INGEBI   02650
INSTITUTO DE INVESTIGACIONES EN INGENIERIA GENETICA Y BIOLOGIA MOLECULAR "DR. HECTOR N TORRES"
Unidad Ejecutora - UE
congresos y reuniones científicas
Título:
Estudios bioquimicos y estructurales de una citocromo P450 reductasa recombinante (rTcCPR-A) de Trypanosoma cruzi. Evaluación de sistemas de co-expresión con chaperonas.
Autor/es:
SCHLESINGER MARIANA; PORTAL PATRICIO; DE VAS MATIAS; FERNÁNDEZ VILLAMIL SILVIA; ALONSO GUILLERMO; TORRES HÉCTOR; FLAWIÁ MIRTHA; PAVETO CRISTINA
Lugar:
Rosario. Santa Fe, Argentina.
Reunión:
Congreso; VIII Congreso Argentino de Protozoologia y Enfermedades Parasitarias.; 2008
Resumen:
Recientemente hemos identificado en Trypanosoma cruzi tres genes que codifican para reductasas de citocromo P450: - TcCPR-A, TcCPR B y TcCPR-C. Sus secuencias aminoacídicas presentan los dominios característicos de unión a FMN, FAD y NADPH, y comparten un 11% de identidad difiriendo principalmente en sus extremos amino-terminal. Las tres enzimas han sido clonadas y expresadas en bacterias determinándose que reducen al citocromo c en forma dependiente de NADPH y que esta actividad es inhibida parcialmente por DPI (inhibidor de flavoproteínas). Con el fin de identificar el rol de TcCPR-A en el metabolismo redox del parásito, se continuó con la caracterización bioquímica y estructural de esta reductasa. Para producir la proteína soluble con alto grado de pureza y rendimiento se puso a punto un sistema de co-expresión con chaperonas.

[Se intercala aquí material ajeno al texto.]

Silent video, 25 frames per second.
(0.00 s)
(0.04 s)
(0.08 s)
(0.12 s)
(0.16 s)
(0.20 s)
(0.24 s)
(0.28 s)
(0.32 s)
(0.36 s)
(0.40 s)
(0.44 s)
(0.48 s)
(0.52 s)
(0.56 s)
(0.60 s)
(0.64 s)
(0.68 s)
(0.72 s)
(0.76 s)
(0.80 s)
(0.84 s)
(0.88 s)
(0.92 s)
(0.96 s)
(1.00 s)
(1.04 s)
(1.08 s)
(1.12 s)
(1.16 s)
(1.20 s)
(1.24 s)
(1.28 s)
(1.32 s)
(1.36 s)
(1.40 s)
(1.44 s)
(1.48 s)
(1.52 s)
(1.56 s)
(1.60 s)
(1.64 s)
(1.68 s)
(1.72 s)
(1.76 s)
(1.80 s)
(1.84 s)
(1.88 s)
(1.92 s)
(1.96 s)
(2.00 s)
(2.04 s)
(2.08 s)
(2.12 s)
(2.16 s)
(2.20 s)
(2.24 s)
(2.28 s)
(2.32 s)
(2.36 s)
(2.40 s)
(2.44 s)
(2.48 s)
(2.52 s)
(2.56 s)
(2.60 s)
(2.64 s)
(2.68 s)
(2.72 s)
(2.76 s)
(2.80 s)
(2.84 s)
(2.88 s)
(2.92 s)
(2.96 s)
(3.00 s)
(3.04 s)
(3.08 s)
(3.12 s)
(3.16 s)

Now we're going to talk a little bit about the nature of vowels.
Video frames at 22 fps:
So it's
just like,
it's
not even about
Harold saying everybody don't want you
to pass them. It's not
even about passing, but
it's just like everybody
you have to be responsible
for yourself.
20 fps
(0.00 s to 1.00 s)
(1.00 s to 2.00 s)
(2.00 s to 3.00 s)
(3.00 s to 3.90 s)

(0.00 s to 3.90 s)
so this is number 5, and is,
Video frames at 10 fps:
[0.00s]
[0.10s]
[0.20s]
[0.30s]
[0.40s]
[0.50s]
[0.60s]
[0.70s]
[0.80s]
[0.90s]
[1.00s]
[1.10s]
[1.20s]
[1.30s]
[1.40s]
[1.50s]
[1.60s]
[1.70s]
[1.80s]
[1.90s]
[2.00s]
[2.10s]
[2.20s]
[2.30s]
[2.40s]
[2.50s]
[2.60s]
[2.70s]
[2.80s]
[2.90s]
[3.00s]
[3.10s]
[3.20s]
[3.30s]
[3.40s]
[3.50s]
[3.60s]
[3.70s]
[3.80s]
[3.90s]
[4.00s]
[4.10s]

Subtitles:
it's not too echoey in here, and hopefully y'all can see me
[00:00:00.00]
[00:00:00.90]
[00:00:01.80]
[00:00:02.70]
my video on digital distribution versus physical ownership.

La co-transformación con el vector pKJE7 que expresa la chaperona dnaK-dnaJ-grpE con pET-TcCPR-A resultó la mejor combinación permitiendo obtener un alto porcentaje en el citosol bacteriano. Con la proteína purificada a través de columnas de Ni-NTA agarosa y dializada para eliminar la contaminación con flavinas libres, se realizaron ensayos de actividad para comprobar la dependencia por los cofactores. El espectro de absorción en la región del visible mostró los picos máximos característicos de una flavoproteína y se obtuvo un coeficiente de extinción a 280 nm de 75830 M-1 cm-1. Actualmente se esta estudiando por HPLC la presencia de FAD y FMN en la proteína recombinante pura.